ASSIGNED TASK:
The answer must consist solely of the lines from the one containing "[1:01.18-1:01.68]" through the last line of the records below, repeated exactly, with all pictures omitted.

Segment Start: PROVIDED RECORDS

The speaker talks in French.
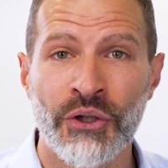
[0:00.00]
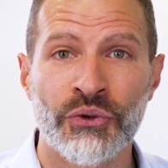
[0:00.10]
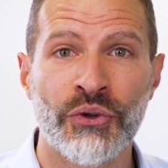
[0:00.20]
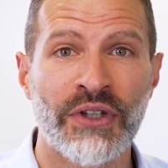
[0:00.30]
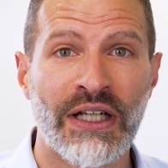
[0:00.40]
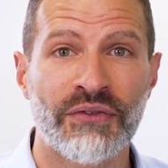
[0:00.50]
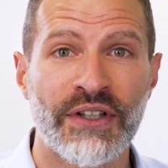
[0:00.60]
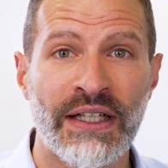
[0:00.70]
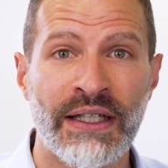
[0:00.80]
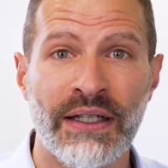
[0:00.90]
de
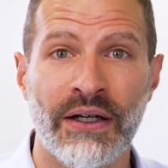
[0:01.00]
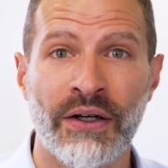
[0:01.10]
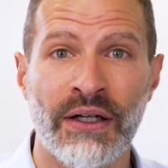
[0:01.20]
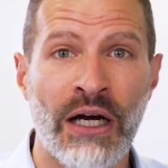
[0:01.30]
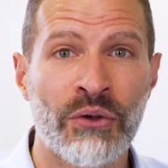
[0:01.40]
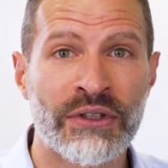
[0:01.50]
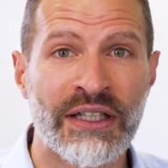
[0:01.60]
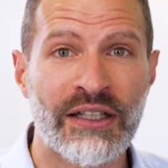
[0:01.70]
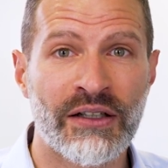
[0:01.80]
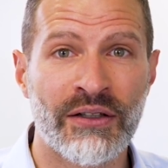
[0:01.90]
vérifier euh, là où on
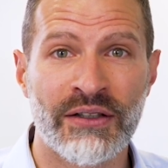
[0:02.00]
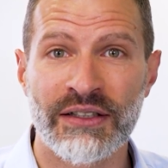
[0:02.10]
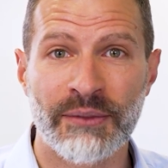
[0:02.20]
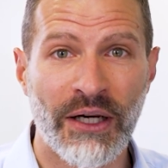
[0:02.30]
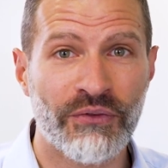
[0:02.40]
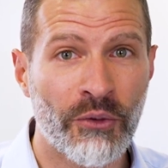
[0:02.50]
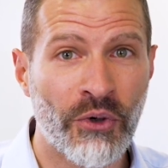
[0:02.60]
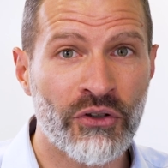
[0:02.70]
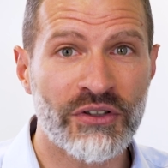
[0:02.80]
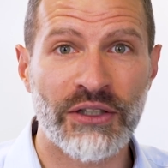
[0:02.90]
a des
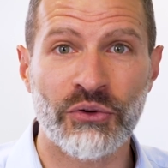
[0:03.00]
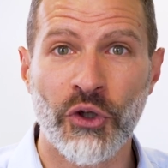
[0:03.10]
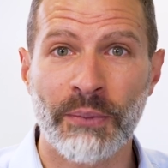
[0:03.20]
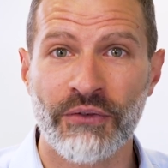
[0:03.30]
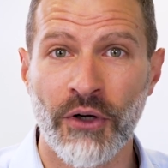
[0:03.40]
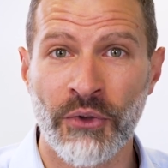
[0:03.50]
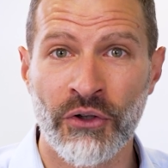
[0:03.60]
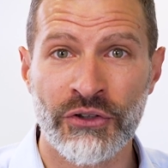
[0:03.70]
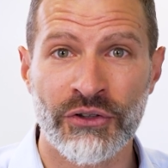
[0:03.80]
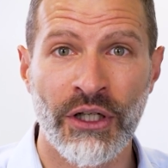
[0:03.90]
performances, des
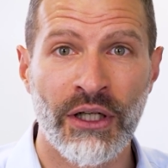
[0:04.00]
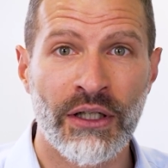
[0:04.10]
contre-performances,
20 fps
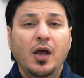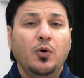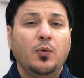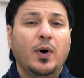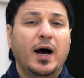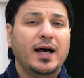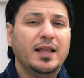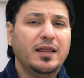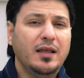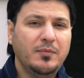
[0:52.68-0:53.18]

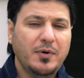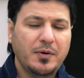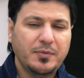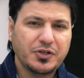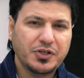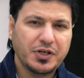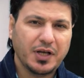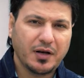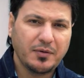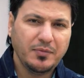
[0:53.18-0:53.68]
وهذا ما
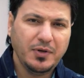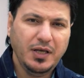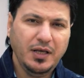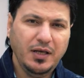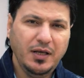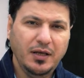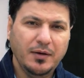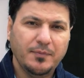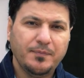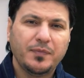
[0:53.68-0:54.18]
بشر
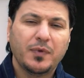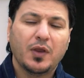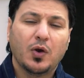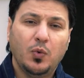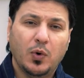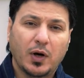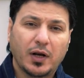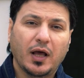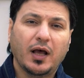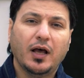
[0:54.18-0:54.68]
به
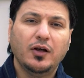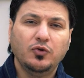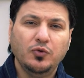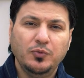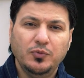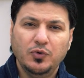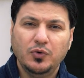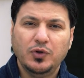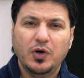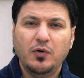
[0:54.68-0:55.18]
ورقة
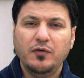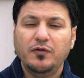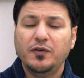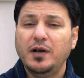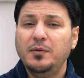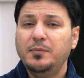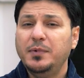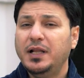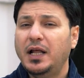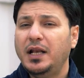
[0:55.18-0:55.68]
بن
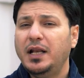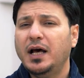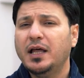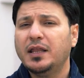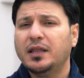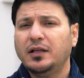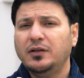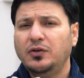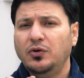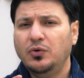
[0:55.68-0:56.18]
نوفل من
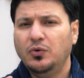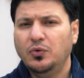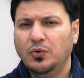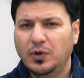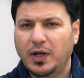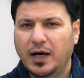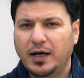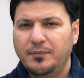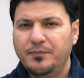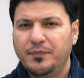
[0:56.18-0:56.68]
اللحظة
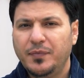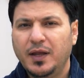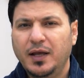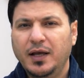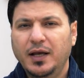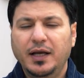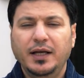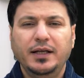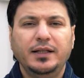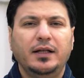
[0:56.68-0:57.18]
الأولى
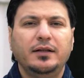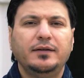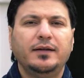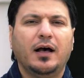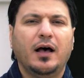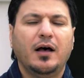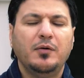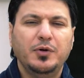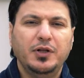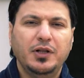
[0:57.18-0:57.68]
حين
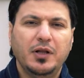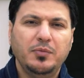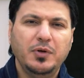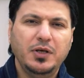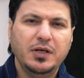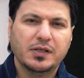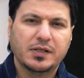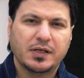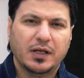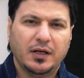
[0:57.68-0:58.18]
التقى
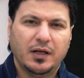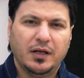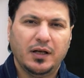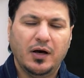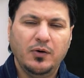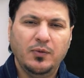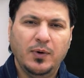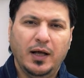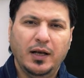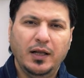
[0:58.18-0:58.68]
بالنبي صلى
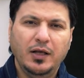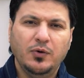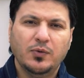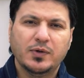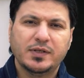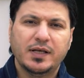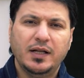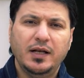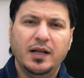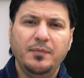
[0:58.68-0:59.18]
الله عليه
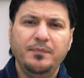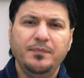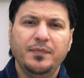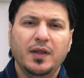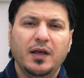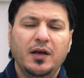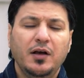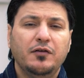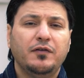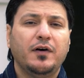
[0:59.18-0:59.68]
وسلم
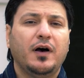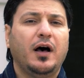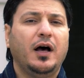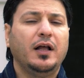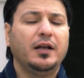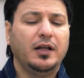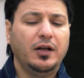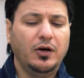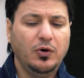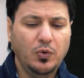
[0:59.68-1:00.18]

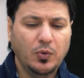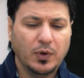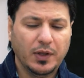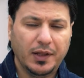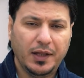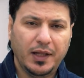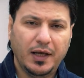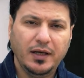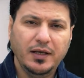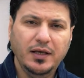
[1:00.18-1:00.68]
فقال له
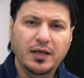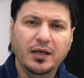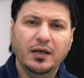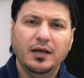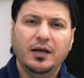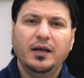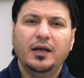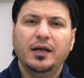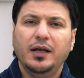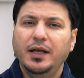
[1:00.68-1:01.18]
والله
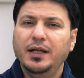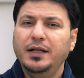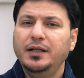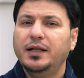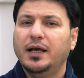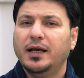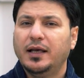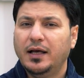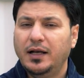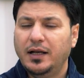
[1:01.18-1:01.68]

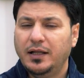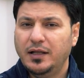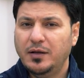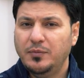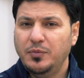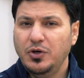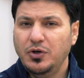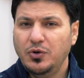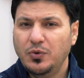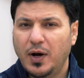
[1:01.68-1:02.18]
انك
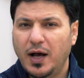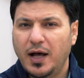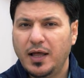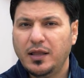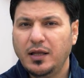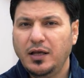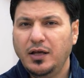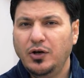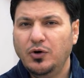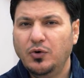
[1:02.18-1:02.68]
لنبي
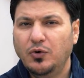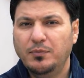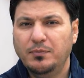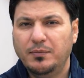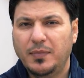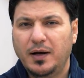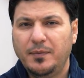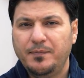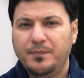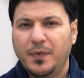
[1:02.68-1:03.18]
هذه
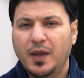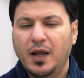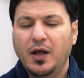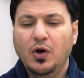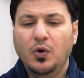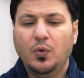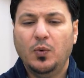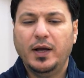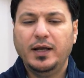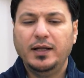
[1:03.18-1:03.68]
الامه
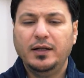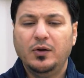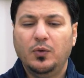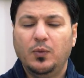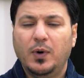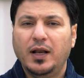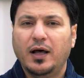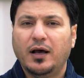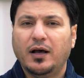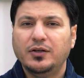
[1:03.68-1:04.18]
وإن
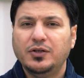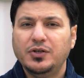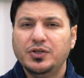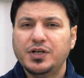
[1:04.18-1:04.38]
ولقد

Segment End: PROVIDED RECORDS

SOLVED PROBLEM:
[1:01.18-1:01.68]

[1:01.68-1:02.18]
انك
[1:02.18-1:02.68]
لنبي
[1:02.68-1:03.18]
هذه
[1:03.18-1:03.68]
الامه
[1:03.68-1:04.18]
وإن
[1:04.18-1:04.38]
ولقد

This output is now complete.